Les groupes linguistiques, ou « Circoli Minores », qui amendaient cette semaine le document très commenté, ont remis jeudi leurs rapports où l’on peut lire notamment : « Nous avons demandé que la pratique de la « communion spirituelle », recommandée traditionnellement à ceux qui, pour diverses raisons, ne peuvent pas communier « sacramentellement », soit étudiée et évaluée en ses fondements théologiques et, si elle est accréditée par cet examen, soit promue et mieux diffusée parmi les fidèles ». Il apparaît cependant clairement que la majorité des groupes ne s’oppose pas à l’accès aux sacrements pour les divorcés remariés, à certaines conditions. Pour ma part, à l’humble niveau de ce blog, j’espère simplement que le Synode fera en sorte que les divorcés remariés découvrent leur place dans l’Eglise et la possibilité de communier davantage à la Parole vivante de Dieu, et à la présence du Christ – l’Emmanuel, Dieu avec nous – quand nous sommes réunis en son nom (Matthieu 18, 20)… Samedi un nouveau texte de synthèse est attendu, ayant pour but de susciter à nouveau la réflexion dans toutes les Eglises locales jusqu’à octobre prochain, pour « faire trésor de la vie réelle » selon l’expression de Mgr Bruno Forte, Secrétaire spécial de cette assemblée.

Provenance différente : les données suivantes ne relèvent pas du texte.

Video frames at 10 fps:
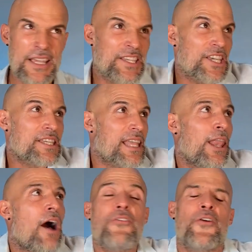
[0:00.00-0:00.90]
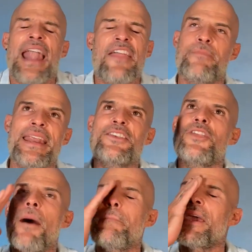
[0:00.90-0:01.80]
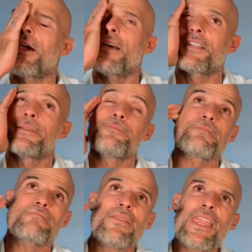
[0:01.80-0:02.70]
It's just a love for life, but it's not because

Le cardinal Christoph Schönborn, archevêque de Vienne, qui a donné la clé herméneutique de ce nouveau regard en ancrant la démarche dans la Constitution conciliaire Lumen Gentium (voir mon blog de la semaine dernière), souligne la volonté synodale de « voir du côté de ce qui est déjà promesse ». Le Synode de 2015 remettra au Pape ses conclusions votées par l’assemblée, pour que François décide alors, en son âme et conscience, et exprime solennellement ce qui s’appliquera ensuite légitimement dans l’Eglise universelle, pour le bonheur de toutes les familles d’aujourd’hui.

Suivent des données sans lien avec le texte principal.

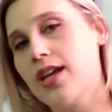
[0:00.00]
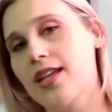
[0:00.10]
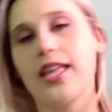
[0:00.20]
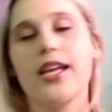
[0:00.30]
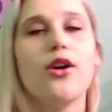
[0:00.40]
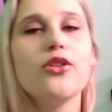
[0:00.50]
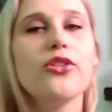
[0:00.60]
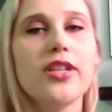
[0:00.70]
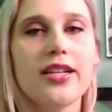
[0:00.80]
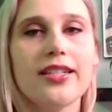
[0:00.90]
They go to
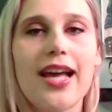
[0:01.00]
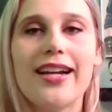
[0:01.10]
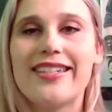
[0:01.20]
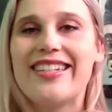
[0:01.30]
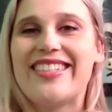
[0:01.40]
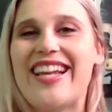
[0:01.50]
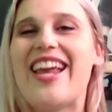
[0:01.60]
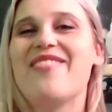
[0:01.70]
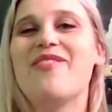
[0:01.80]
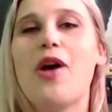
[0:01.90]
the exact
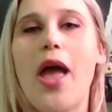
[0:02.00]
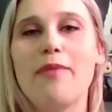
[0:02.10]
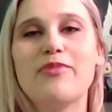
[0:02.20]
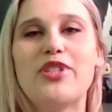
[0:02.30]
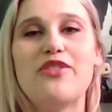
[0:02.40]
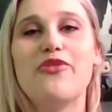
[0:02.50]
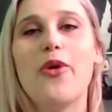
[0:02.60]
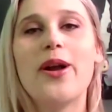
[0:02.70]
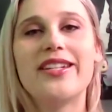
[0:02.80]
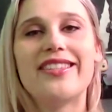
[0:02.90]
same empty
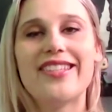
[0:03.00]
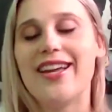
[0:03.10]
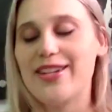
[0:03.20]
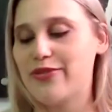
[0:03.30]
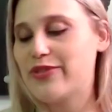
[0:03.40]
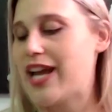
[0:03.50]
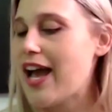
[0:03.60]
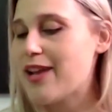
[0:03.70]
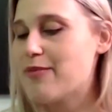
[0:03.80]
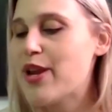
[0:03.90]
void at the end of
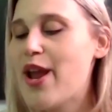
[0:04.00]
time.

«L’idée principale de ce Synode est que l’Eglise est une famille qui tient sa porte ouverte à tous, et nous devons chercher des chemins pour que tous se sentent accueillis malgré leurs problèmes », nous a confié Mgr Victor Manuel Fernandez, recteur de l’Université catholique de Buenos Aires, ami du Pape François. « L’idéal de l’Evangile est une plénitude vers laquelle nous essayons d’aller. Dans les situations réelles, chacun fait ce qu’il peut dans le moment précis de sa vie. Nous voulons que, par capillarité, la lumière divine puisse entrer dans toutes les maisons ».

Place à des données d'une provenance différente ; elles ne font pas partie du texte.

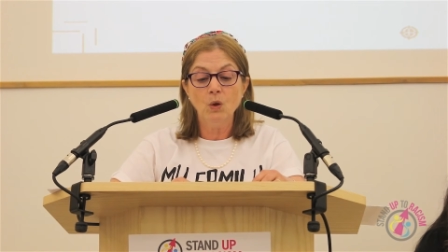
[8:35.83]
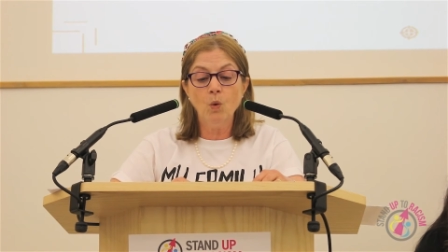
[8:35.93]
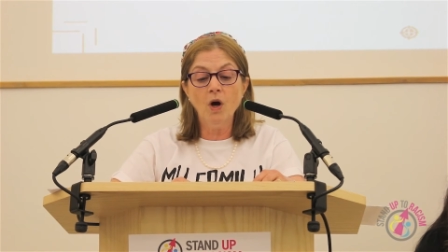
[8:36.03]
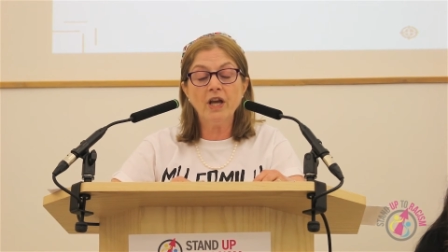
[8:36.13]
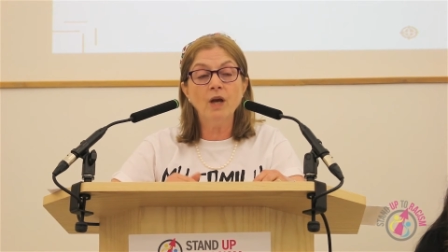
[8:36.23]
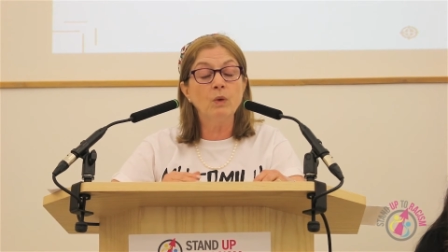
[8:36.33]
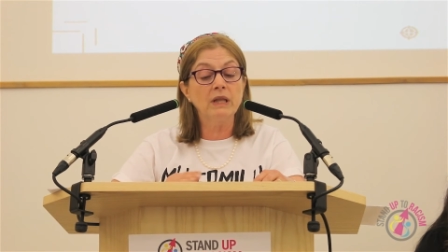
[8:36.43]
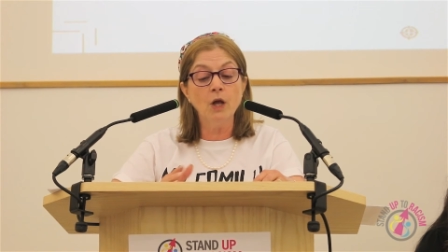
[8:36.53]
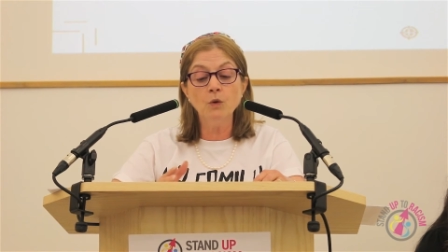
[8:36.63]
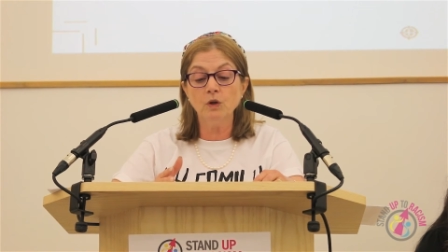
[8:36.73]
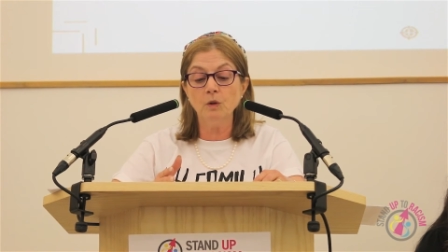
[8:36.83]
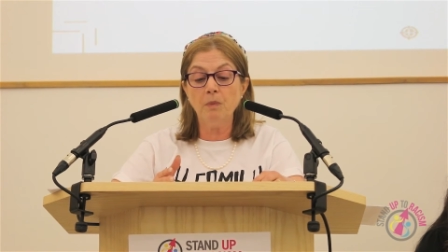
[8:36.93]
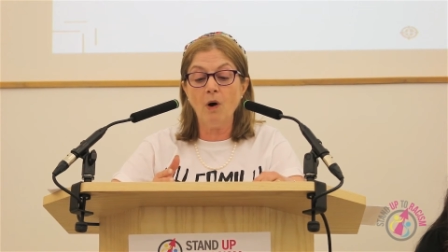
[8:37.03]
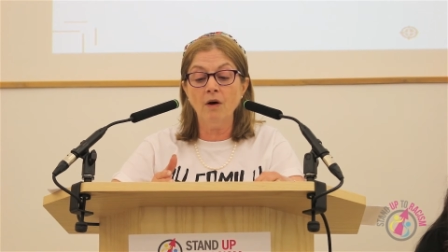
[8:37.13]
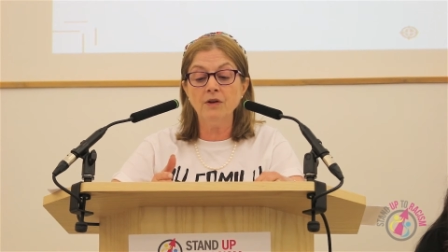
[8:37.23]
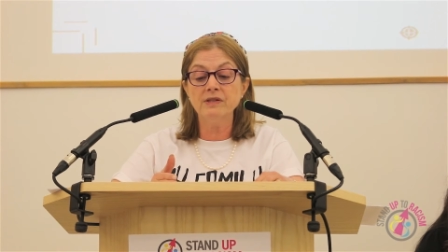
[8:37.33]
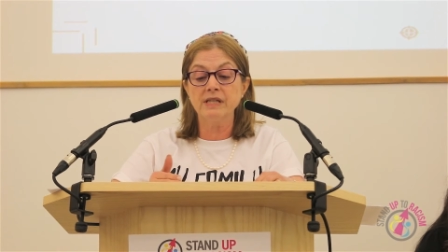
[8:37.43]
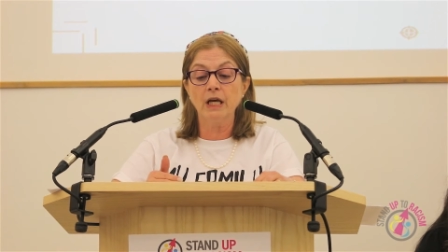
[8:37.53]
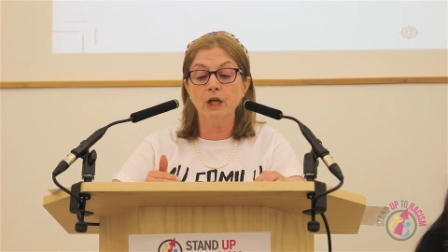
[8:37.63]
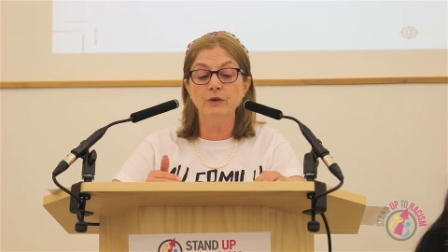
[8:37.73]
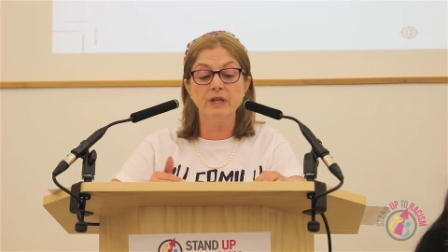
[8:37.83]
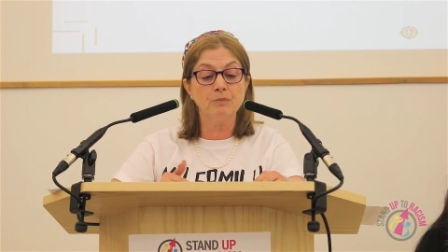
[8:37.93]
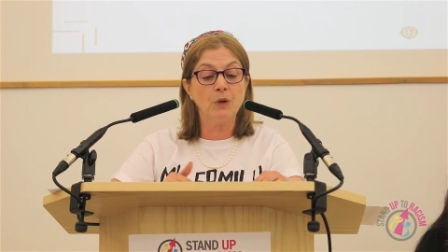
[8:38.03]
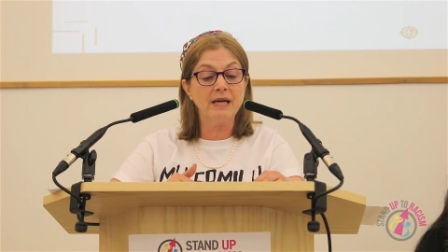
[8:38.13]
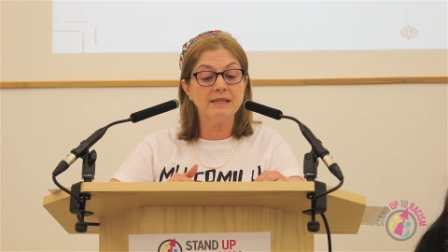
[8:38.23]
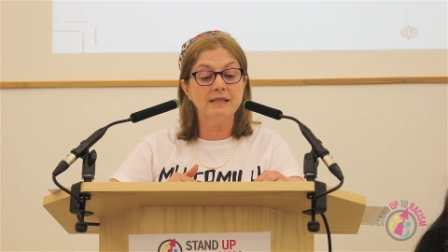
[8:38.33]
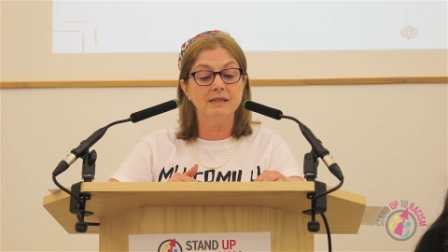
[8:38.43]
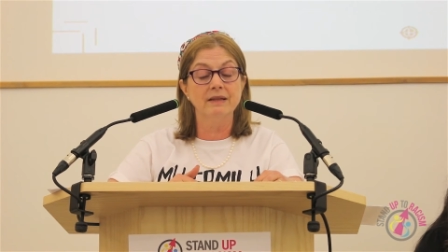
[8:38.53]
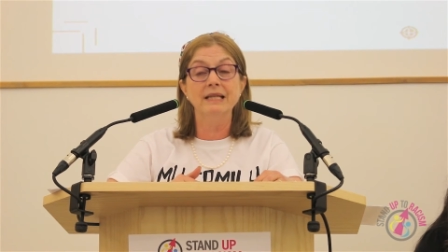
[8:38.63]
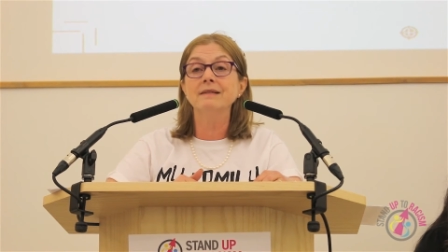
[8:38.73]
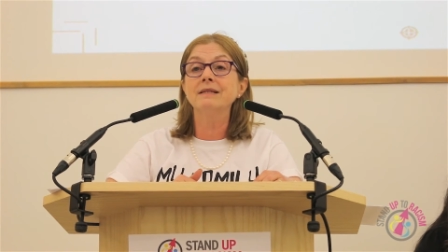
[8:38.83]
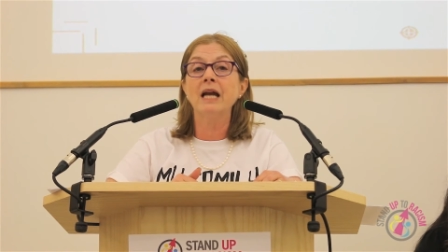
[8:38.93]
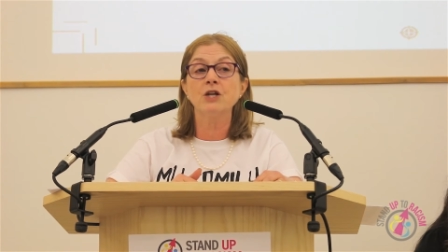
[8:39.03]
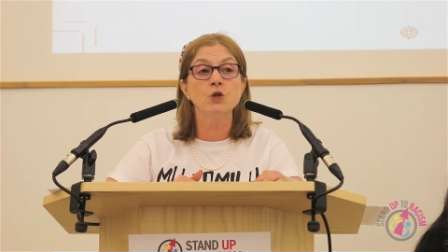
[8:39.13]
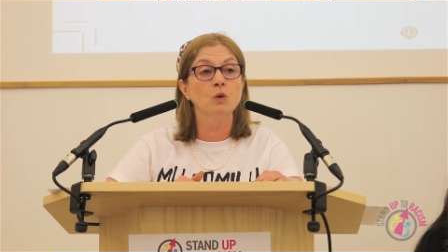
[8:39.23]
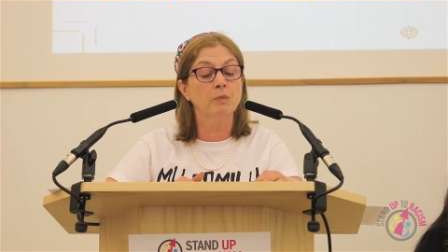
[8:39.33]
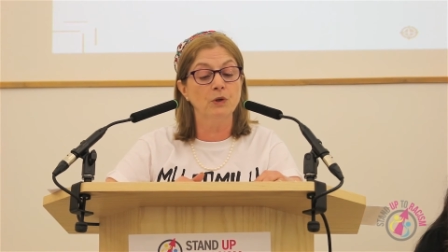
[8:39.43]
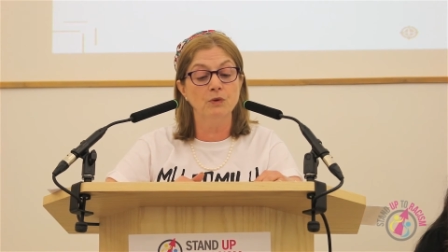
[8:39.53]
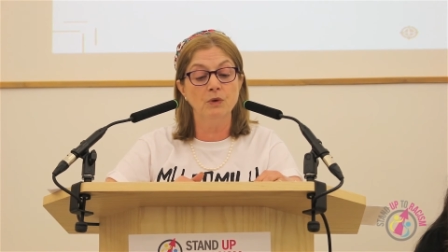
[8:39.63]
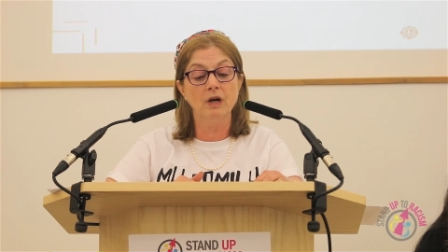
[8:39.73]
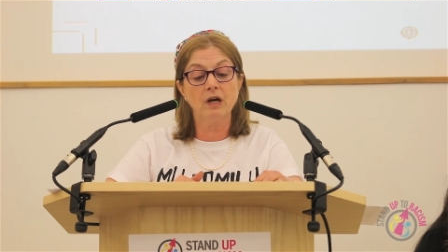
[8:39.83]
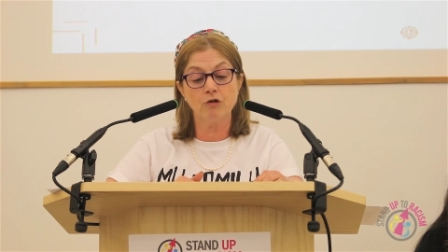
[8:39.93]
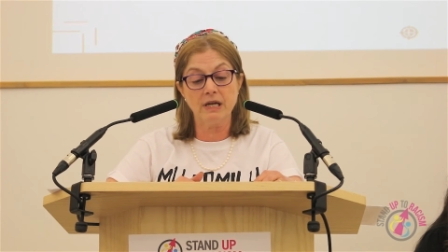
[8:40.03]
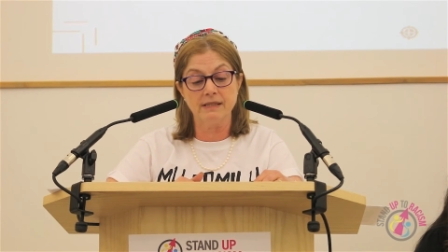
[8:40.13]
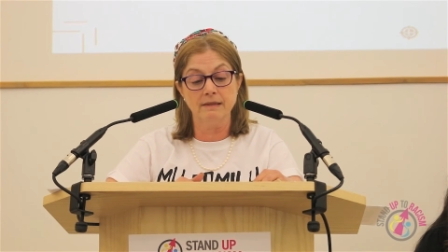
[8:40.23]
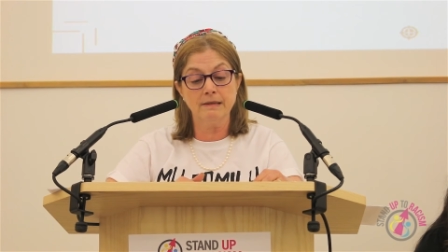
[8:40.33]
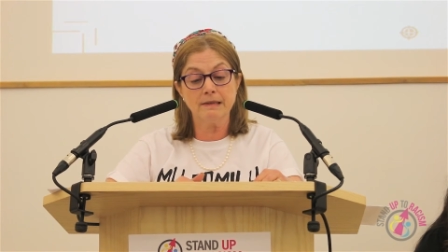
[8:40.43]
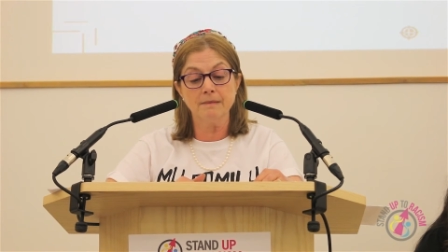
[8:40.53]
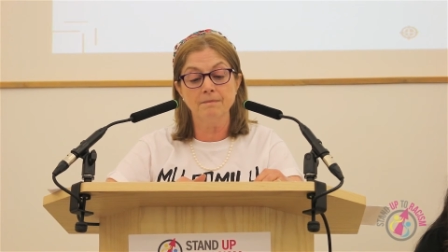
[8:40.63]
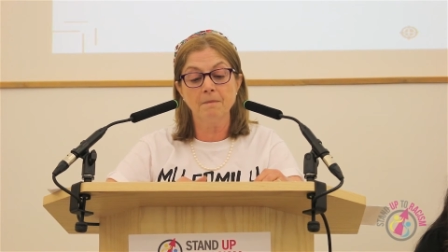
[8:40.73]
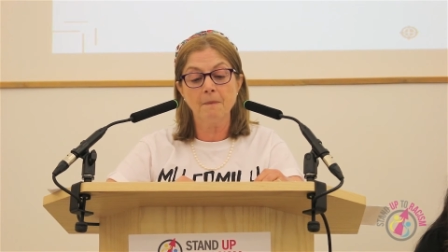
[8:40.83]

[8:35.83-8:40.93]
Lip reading: Working with local partners, including Praxis and the International Blue Crescent.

L’ère des grands discours moraux, et des hypocrisies cléricales, est bien close : l’heure est à la rencontre du Christ et à l’expérience de son amour dans la réalité quotidienne, à la lumière du pardon qui relève, car, comme l’a dit un des pères synodaux, « les évêques ne sont pas patrons de la miséricorde de Dieu ».
Dans la chapelle du Synode pour la famille, située au cœur de la basilique Sainte Marie Majeure, la prière des fidèles ne cesse pas jusqu’à ce dimanche, devant les reliques des parents de sainte Thérèse de Lisieux, les bienheureux Louis et Zélie Martin, et devant celles des bienheureux époux romains Louis et Marie Beltrame Quattrochi (notre photo). L’évènement qui se déroule à Rome n’a en effet certainement rien de politique, car cette assemblée extraordinaire est à l’écoute de l’Esprit Saint, dans une logique spirituelle d’ordre trinitaire qui échappe à toutes les analyses « binaires ». Le cardinal Luis Antonio Tagle, archevêque de Manille, l’un des trois présidents délégués du Synode, l’a bien expliqué, resituant ce rendez-vous de l’Eglise universelle dans le grand élan du Concile Vatican II qui fut comme une « nouvelle Pentecôte ».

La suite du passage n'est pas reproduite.